Olhando para o futuro, a Gartner sustenta que, já em 2020, um em cada cinco trabalhadores envolvidos com execução de tarefas não rotineiras dependerá da IA para fazer um trabalho. Já a Accenture entende a IA como algo além de mais uma onda tecnológica, que mais do que substituir pessoas, potencializará seu trabalho – pois na interação entre máquinas e inteligências humanas residiria o grande potencial desse novo fator tecnológico.

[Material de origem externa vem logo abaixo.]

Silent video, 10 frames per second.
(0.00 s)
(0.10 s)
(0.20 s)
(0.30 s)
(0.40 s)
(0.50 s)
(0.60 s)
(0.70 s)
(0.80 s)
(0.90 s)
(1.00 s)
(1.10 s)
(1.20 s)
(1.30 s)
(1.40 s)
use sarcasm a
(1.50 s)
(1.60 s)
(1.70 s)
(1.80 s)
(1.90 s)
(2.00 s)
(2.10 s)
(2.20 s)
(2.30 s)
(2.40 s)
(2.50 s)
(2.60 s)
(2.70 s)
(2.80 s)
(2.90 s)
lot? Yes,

Um dos exemplos mais citados vem do campo jurídico: ao utilizar assistentes virtuais, 1.000 documentos jurídicos podem ser revisados em questão de dias, ao passo que o mesmo trabalho realizado por três pessoas levaria seis meses. Mas esse processo precisa ser orientado por profissionais, em uma relação entre pessoas x máquinas mais próxima do que a de outras grandes inovações, como a eletricidade ou a própria automação industrial operada computacionalmente.
Validador Cognitivo
No campo dos serviços públicos, a inteligência artificial possui aplicações diversas. Um dos exemplos recentes é o Validador Cognitivo, solução desenvolvida pelo Serpro para atender à necessidade de órgãos autuadores de trânsito. O serviço se propõe a validar autuações provenientes de sistemas de gestão de infrações de órgãos autuadores de trânsito por meio da análise de imagens das autuações de trânsito, com utilização de visão computacional e redes neurais.

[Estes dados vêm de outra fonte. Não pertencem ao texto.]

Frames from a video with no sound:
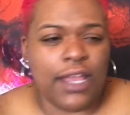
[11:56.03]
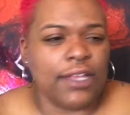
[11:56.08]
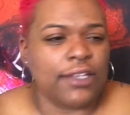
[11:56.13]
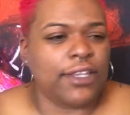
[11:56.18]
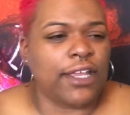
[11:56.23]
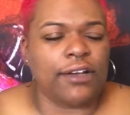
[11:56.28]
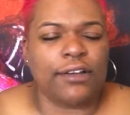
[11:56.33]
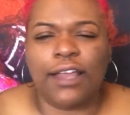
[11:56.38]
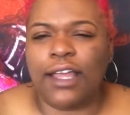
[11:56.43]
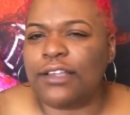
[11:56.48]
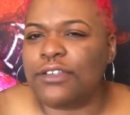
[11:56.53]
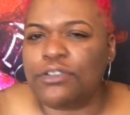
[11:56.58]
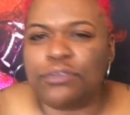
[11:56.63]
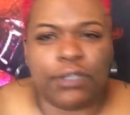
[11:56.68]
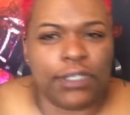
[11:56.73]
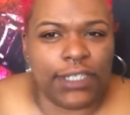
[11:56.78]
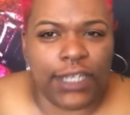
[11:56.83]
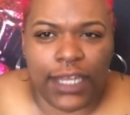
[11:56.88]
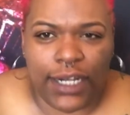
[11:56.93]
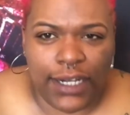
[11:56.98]
They're not
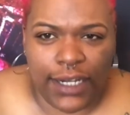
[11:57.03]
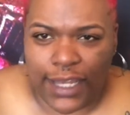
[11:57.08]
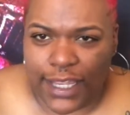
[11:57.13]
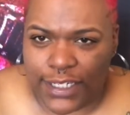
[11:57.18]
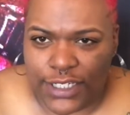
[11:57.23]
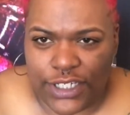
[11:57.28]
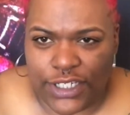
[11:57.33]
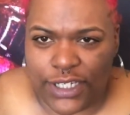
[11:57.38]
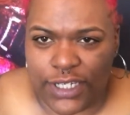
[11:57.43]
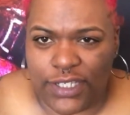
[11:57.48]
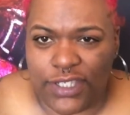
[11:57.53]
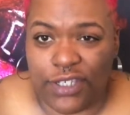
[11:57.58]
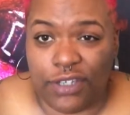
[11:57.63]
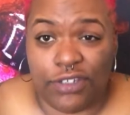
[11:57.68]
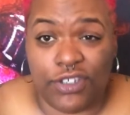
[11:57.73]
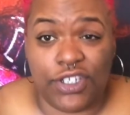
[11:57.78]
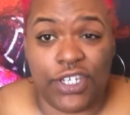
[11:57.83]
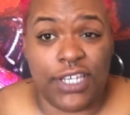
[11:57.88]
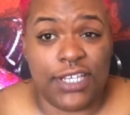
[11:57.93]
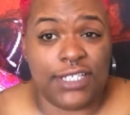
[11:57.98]
doing none of that shit. So
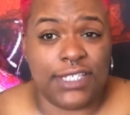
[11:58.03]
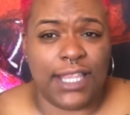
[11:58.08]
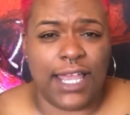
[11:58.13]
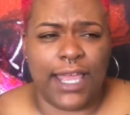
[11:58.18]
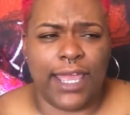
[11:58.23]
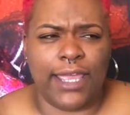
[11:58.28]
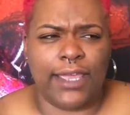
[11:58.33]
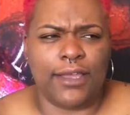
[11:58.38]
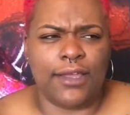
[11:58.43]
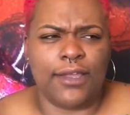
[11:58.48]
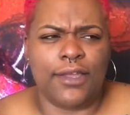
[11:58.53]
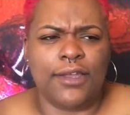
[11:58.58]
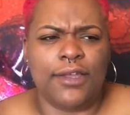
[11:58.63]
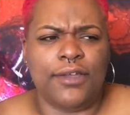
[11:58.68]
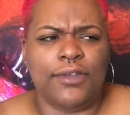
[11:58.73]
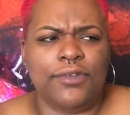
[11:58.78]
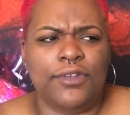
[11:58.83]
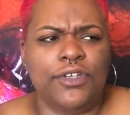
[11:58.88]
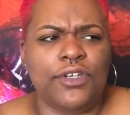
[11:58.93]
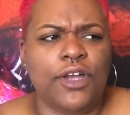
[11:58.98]
she's like,
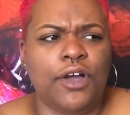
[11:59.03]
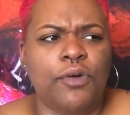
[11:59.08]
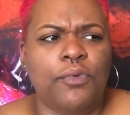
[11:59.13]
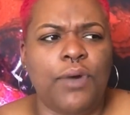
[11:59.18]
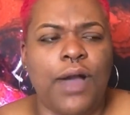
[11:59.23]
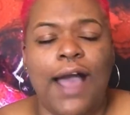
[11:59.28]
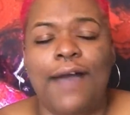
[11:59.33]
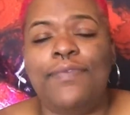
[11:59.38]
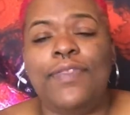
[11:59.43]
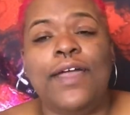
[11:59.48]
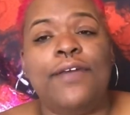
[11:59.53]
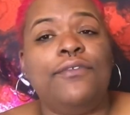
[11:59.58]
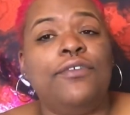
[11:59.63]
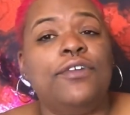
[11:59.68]
I've never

Até hoje, a conferência de um enorme montante de potenciais autuações tem sido realizada manualmente, por profissionais dos órgãos autuadores. Com o validador, a verificação passa a ser realizada de forma automática, e os casos duvidosos são separados com a sugestão de uma revisão, aí sim, particularizada, dos autuadores. Ou seja, a solução não substitui o trabalho humano e nem automatiza o processo, mas sugere classificações para as diversas infrações. Isso é relevante em um cenário no qual o número de infrações tende a aumentar enquanto o número de servidores públicos tende a permanecer estável. O aumento de produtividade auxilia a realização de tarefas dentro de prazos legais.

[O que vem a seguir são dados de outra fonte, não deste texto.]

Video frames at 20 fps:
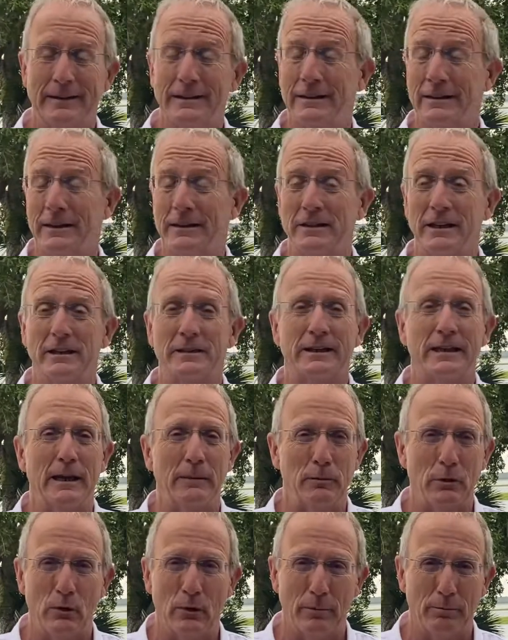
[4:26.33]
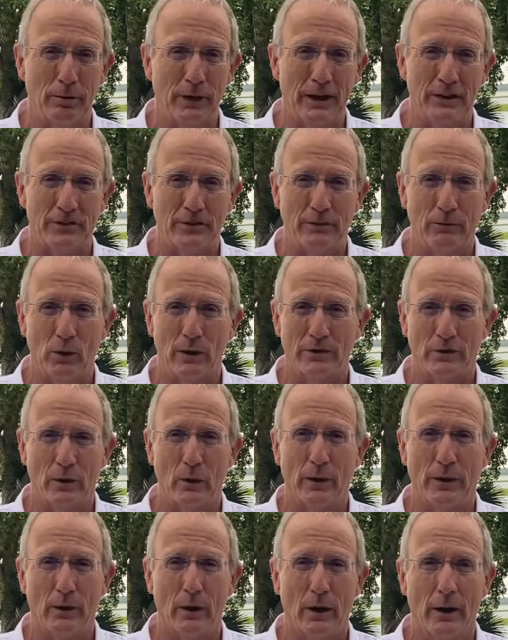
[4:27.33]
to just keep you abreast of what's
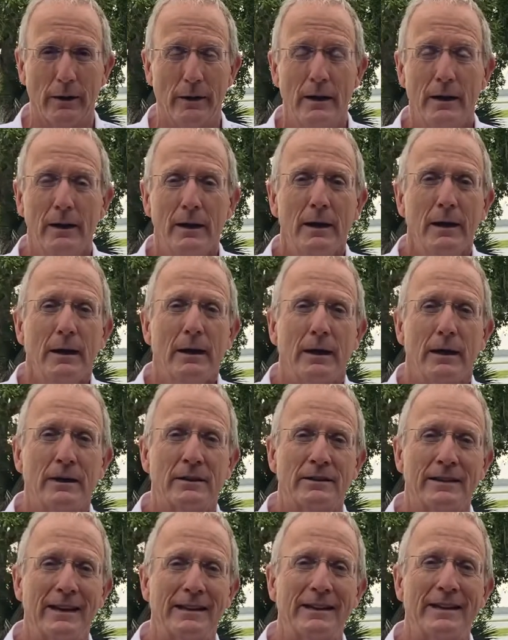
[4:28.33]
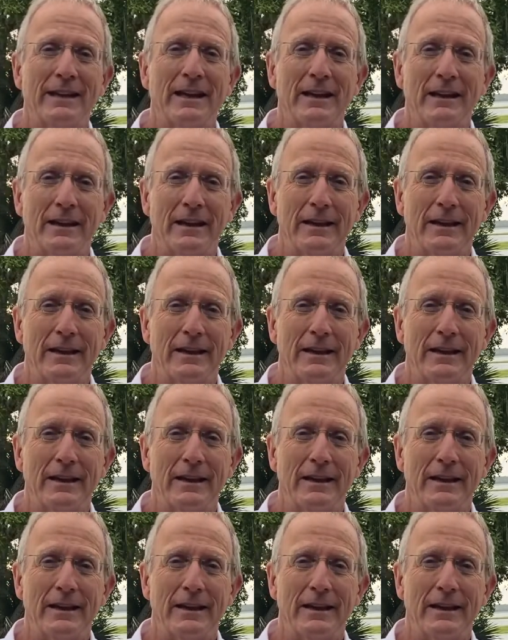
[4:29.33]
going on, is that the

Os Detrans também necessitam que a identidade de condutores de veículos seja preservada nas fotos, sendo necessário ensinar a máquina a reconhecer um vidro de carro, por exemplo, e hachurar a imagem, “borrando” o vidro, para que não se possa identificar a pessoa que conduz o veículo. Esse é um trabalho já realizado pela solução desenvolvida pelo Serpro. O Validador Cognitivo também atua de forma integrada com o Radar, solução para a gestão de multas de trânsito que permite reduzir custos para os Estados e oferecer descontos e facilidades de pagamento para os cidadãos.